I have been a direct child-care staff, a caseworker,and program supervisor. I have been in this field for 17 years. I have served my state with integrity and helped many of the broken, abused children in Texas. I have also contained the criminal minds that were preying on your mothers, brothers, children, etc....
As we debate what is broken in TYC, let us not forget what is right. I don't think that you will get any arguments from those of us whom have made this our career that we are under funded, under staffed, and under appreciated. With that comes the fact that we are over worked, over scrutinized, and over dilignet in our efforts to do what we know is best.

Let's take a look at it from the inside, everyone has an opinion....
1. youth families
2. legislature
3. executive management in central office
4. media
5. county courts
6. victim advocates
7. inmate advocates
8. the great people of Texas

Now, none of these people get along, none of them have the same opinion, and none of them want to hear any excuses.

All the while we have physical plants that we didn't design. Do you really think that we would choose open bay dorms, with low staff to student rates, and limited ability to fix the problem. Do you really think that we want to keep youth in these institutions that could be managed in the community? Have you ever thought about the position that the staff and admisnitrators with integrity are put in right now?

There is no doubt that there is corruption.
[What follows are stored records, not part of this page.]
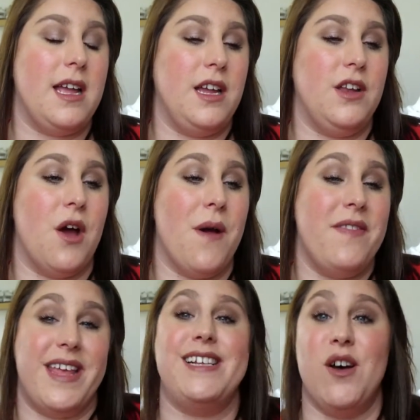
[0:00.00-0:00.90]
you know,
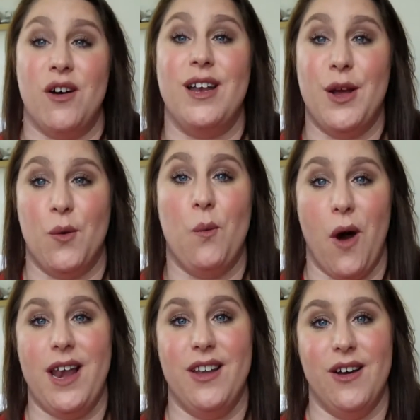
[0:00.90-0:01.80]
and these aren't little
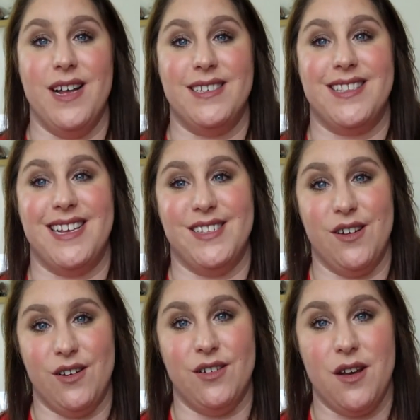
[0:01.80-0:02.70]
white lies; these
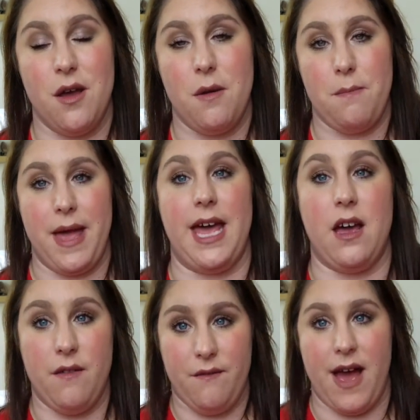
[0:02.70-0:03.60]
aren't
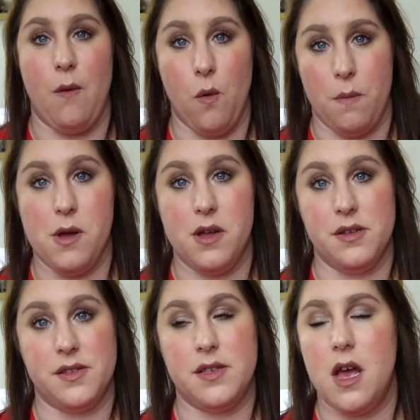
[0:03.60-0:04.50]
big fat
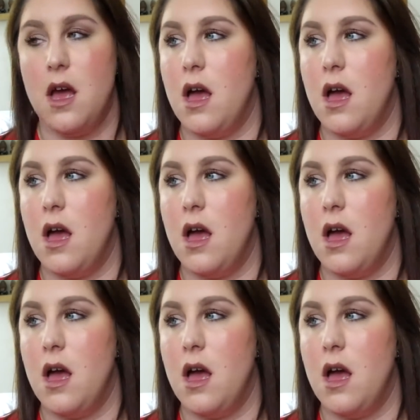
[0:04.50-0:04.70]
whoppers.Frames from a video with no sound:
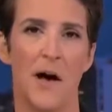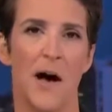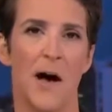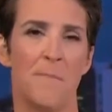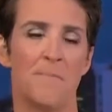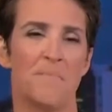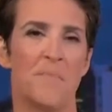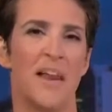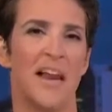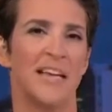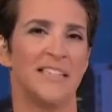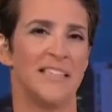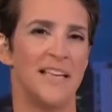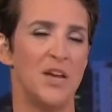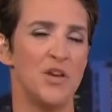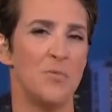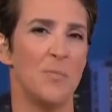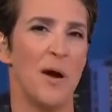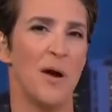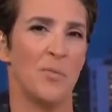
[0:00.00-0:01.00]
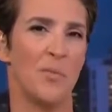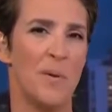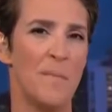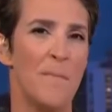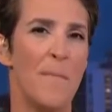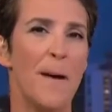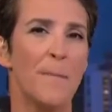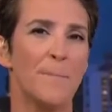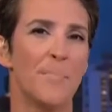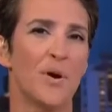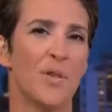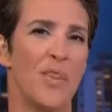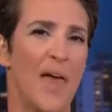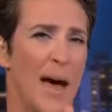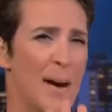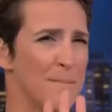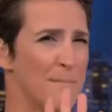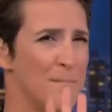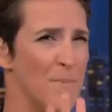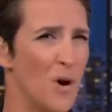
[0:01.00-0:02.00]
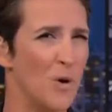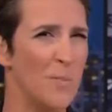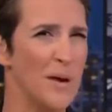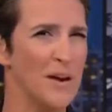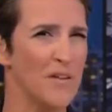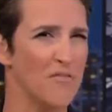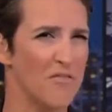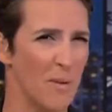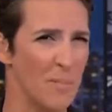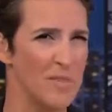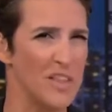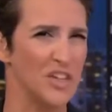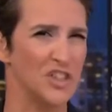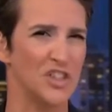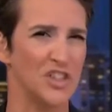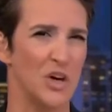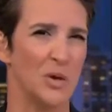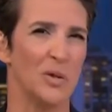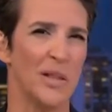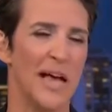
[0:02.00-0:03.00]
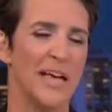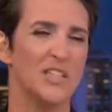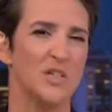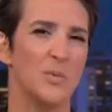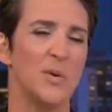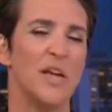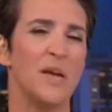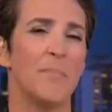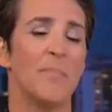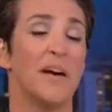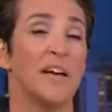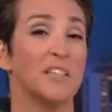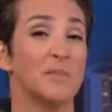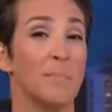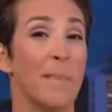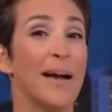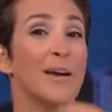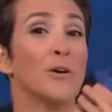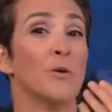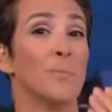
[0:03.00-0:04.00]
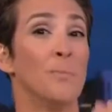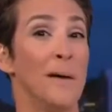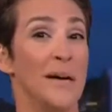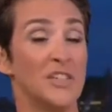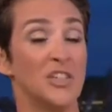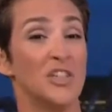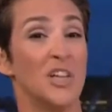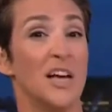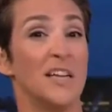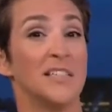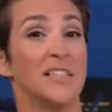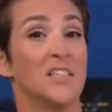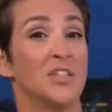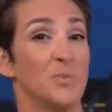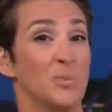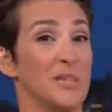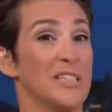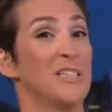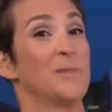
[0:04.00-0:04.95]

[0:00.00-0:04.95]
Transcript: Um, and I say you might remember that moment from this show last week because Michael Beschloss's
There is no doubt that we have staff in postions that should not be there (at all levels). There is no doubt that we are faced with challenges on a daily basis that the public doesn't really understand.

What I ask is this......
There are people working for TYC that have integrity and attempt to do the right thing despite the position that so may people put us in on a daily basis. We encourage reform, but we also would like the acknowledgement that the issues of topic right now have developed over the last 10 years. TYC went through an expansion during the 90's that opened up many beds. After that initial expansion, there was no solid plan for ensuring the progamming would also be put in place. We as TYC staff didn't decide the type of buildings that would be built, the type of youth that we would receive, nor the type of funding cuts that we would be given. Likewise, we have to rely on the executive management to present the issues that we are faced with. Many of us were aware that the agency leadership was not making decisions that were beneficial, but were powerless to influence it.

I am not hear to complain, I love my job. I know that I am helping these kids do better and I have integrity in my mission. I just want everyone else to know that there are many of us here that welcome the change, but don't want the public to just hear from the ones that throw the fit.

Anytime there is a major scandal (such as the one at WTSS and others), it is like a call for all the disgruntled people to get their digs in. I hope that those of you that are watching this from the outside ensure that you realize that those people do not speak for all of us. Many of us are committed to continuing the work we have done to help the kids, the families, the communities, and the victims despite the battles that we are placed in.

So here it is - the question:
Are you ready to get through all the words that are part of this battle, put down the finger pointing, roll up your sleeves, and finally help the people like myself who are doing the best they can with what they have been given? TYC's problems are complicated - I urge you not to jump to conclusions. No one wants the people prosecuted more than I. I want accountability measures in place for everyone. But, most of all, I want real help in completing our mission to put the youth of Texas back out on the streets better than how they came in the front door.